Let’s suppose I have a situation which necessitates substituting an expression for a symbol in a nested expression. Let’s further suppose that I am unable to acomplish this by acting on the string before parsing using string interpolation
To illustrate the end goal, it is desired to substitute the symbol y for 10*a
such that expr_old becomes that shown in expr_new as follows:
expr_old = :(3x + (5x +7y^3)^2 + 4z)
becomes
expr_new = :(3x + (5x +7*(10a)^3)^2 + 4z)
Maybe something like this?
# General case: do nothing (identity)
substitute(x, _) = x
# Symbol: substitute if necessary; otherwise, do nothing
function substitute(s::Symbol, pair)
s == pair.first && return pair.second
s
end
# Expression: recursively perform the substitution in all
# components of the expression
function substitute(e::Expr, pair)
Expr(substitute(e.head, pair), substitute.(e.args, Ref(pair))...)
end
julia> expr_old = :(3x + (5x +7y^3)^2 + 4z)
:(3x + (5x + 7 * y ^ 3) ^ 2 + 4z)
julia> expr_new = substitute(expr_old, :y => :(10*a))
:(3x + (5x + 7 * (10a) ^ 3) ^ 2 + 4z)
EDIT: This can be simplified using MacroTools:
using MacroTools
function substitute(e::Expr, pair)
MacroTools.postwalk(e) do s
s == pair.first && return pair.second
s
end
end
Brilliant. I tried recursive methods akin to your first approach, but was unable to get something that worked.
I appreciate both of these solutions being provided. I have learned something new studying each.
Thanks for this great thread. I dug it up, and realized really how versatile it is! I wanted to follow on to this with perhaps a more complicated example that is stumping me.
using MacroTools
function substitute(e::Expr, pair)
MacroTools.postwalk(e) do s
s == pair.first && return pair.second
s
end
end
ex = :(sum(x[i] for i=1:4) - y[1] * y[2] + z)

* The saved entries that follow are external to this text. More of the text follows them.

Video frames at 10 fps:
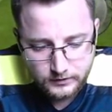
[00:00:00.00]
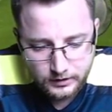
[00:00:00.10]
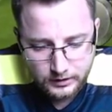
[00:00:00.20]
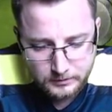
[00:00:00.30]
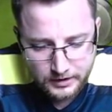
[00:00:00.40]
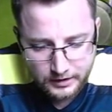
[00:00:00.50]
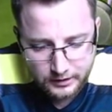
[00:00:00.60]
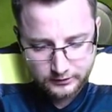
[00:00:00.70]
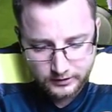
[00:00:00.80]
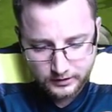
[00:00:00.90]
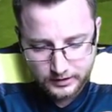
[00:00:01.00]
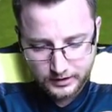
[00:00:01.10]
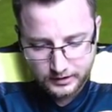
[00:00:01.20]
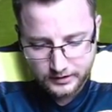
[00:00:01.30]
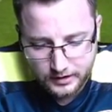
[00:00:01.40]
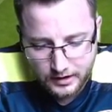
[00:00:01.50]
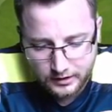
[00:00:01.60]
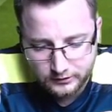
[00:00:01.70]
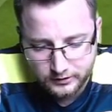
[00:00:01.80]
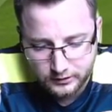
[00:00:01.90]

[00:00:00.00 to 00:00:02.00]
Come on, Eriksson. Get in there. Eriksson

substitute(ex, :(x[2]) => 3) # doesn't work
substitute(ex, :(y[2]) => 1) # works
substitute(ex, :(z) => 1) # works
substitute(ex, :x => [1,2,3,4]) # works
Since the array substitution works, am I doing something syntactically wrong with the first :(x[2]) substitution? I would appreciate the help!
What you need to keep in mind, is that expression matching doesn’t know anything about the values of identifiers, so since the literal expression :(x[2]) never actually occurs in the expression ex, only :(x[i]), your first example can’t work. It is possible to achieve something like this using IRTools.jl and recursively stepping through the lowered code of functions instead of just walking an expression, but that’s unrelated to this thread. Feel free to open a new one though, if you have some specific problem in mind that you want to solve or have any further questions.
Of course, now I feel pretty silly. I guess the workaround is to substitute for the entire array instead and/or to collect the generators in the expressions. Thanks @simeonschaub, and I will definitely create a new thread in the future.